Et le paradoxe du régime de santé est que ce contexte mène à la surconsommation. L’État est un mauvais assureur. Dans les termes de Boucher-Palda (2000, p. 57), on constate que « Il n’y a aucun lien direct entre l’assurance obtenue et le prix payé. …les citoyens sont portés à demander une protection excessive ». On conclut de cette logique que le rationnement des services de santé et son corollaire, la file d’attente, sont l’aboutissement incontournable de la socialisation de la santé en régime démocratique.
Les adeptes du monopole public se révèlent clairement incohérents à cet égard. Ils prônent d’une part la monopolisation publique intégrale au nom de la solidarité et de l’entraide aux défavorisés, sous le prétexte que l’État est un despote bénévolant, un instrument de générosité et de compassion. Ils postulent d’autre part que le même mécanisme politique, sans monopole public, suscitera l’avènement d’une santé à deux vitesses et laissera les soins de santé publics se détériorer parce que les patients détournés vers le marché retireront leur clientèle et leur appui aux services publics. En d’autres termes, la solidarité ne peut venir que du monopole public, mais si on lui retire son monopole et qu’on l’abandonne aux règles du jeu du scrutin, le gouvernement obéira au calcul des choix publics exposé ci-dessus. Ils reconnaissent donc implicitement le caractère illusoire de la solidarité par l’État. Le retrait du monopole de la santé à l’État constitue, à leurs yeux, un danger intolérable.[3]

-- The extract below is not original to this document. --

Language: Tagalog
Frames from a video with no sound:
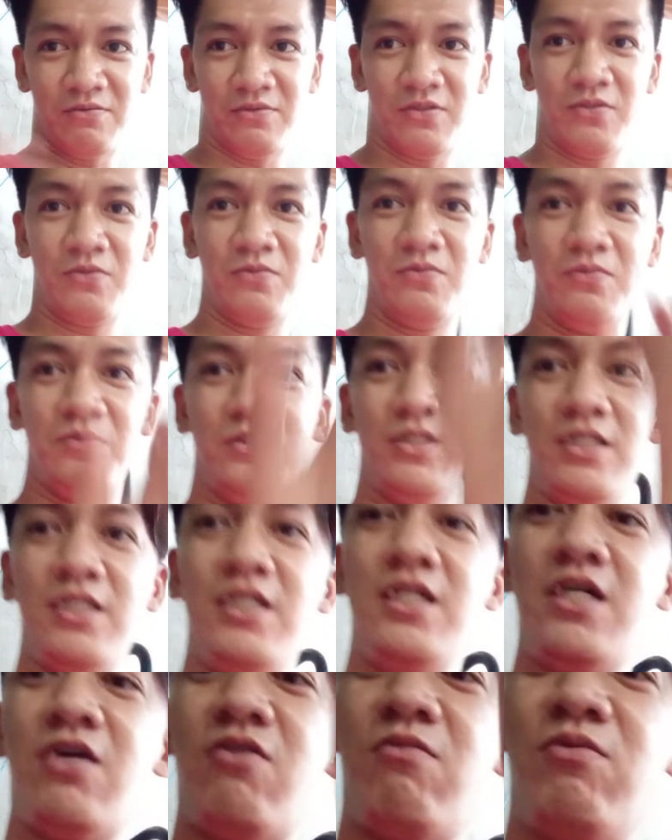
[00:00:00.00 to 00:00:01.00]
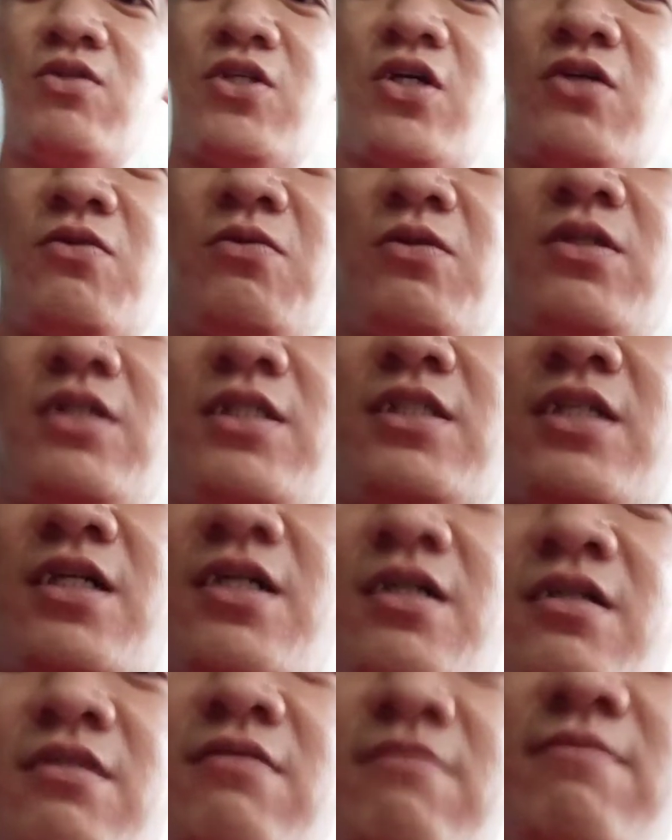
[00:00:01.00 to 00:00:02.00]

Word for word: So, hindi ako masyado kita.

Autre dimension significative de la santé socialisée : Les régimes publics mesquinent à l’endroit des services aux personnes gravement malades, mais offrent une multiplicité de services aux gens peu malades. On peut dès lors comprendre la tendance durable des gouvernements à détourner les ressources des soins coûteux destinés au faible nombre de personnes gravement malades, au profit d’une multiplicité de services de réconfort réclamés par le grand nombre pour des malaises mineurs. Ces derniers profitent à des masses tandis que les services intensifs concentrent des sommes énormes sur de petits groupes politiquement moins rentables. Les fonds publics servent d’abord au plus grand confort et au bien-être des personnes âgées, des malades chroniques et des handicapés mentaux, par opposition aux soins intensifs à l’américaine pour les gens dont la santé ou la vie est menacée. Convenons que l’attachement sentimental pour la médecine socialisée repose moins sur le noble idéal de la compassion ou sur la fidélité aux préférences générales, qu’en premier lieu sur le souci de la majorité d’accéder à l’assurance illimitée aux frais des autres.
[1] Wilson, L. S., « The Socialization of Medical Insurance in Canada », Revue canadienne d’économique,vol. XVII, mai 1985, pp. 355-76.
[2] Epple et Romano (1996) ont fait avec rigueur la généralisation de cette approche à l’ensemble de la production publique. Les observations empiriques s’avèrent ambiguës sur cette question. (Tuohy, Flood et Stabile, 2004)
[3] Lire à ce sujet l’argumentation de Pierre Lemieux, « Informational Cascades: Why Everybody Thinks Alike », Le Québécois Libre, 133, 22 novembre, 2003.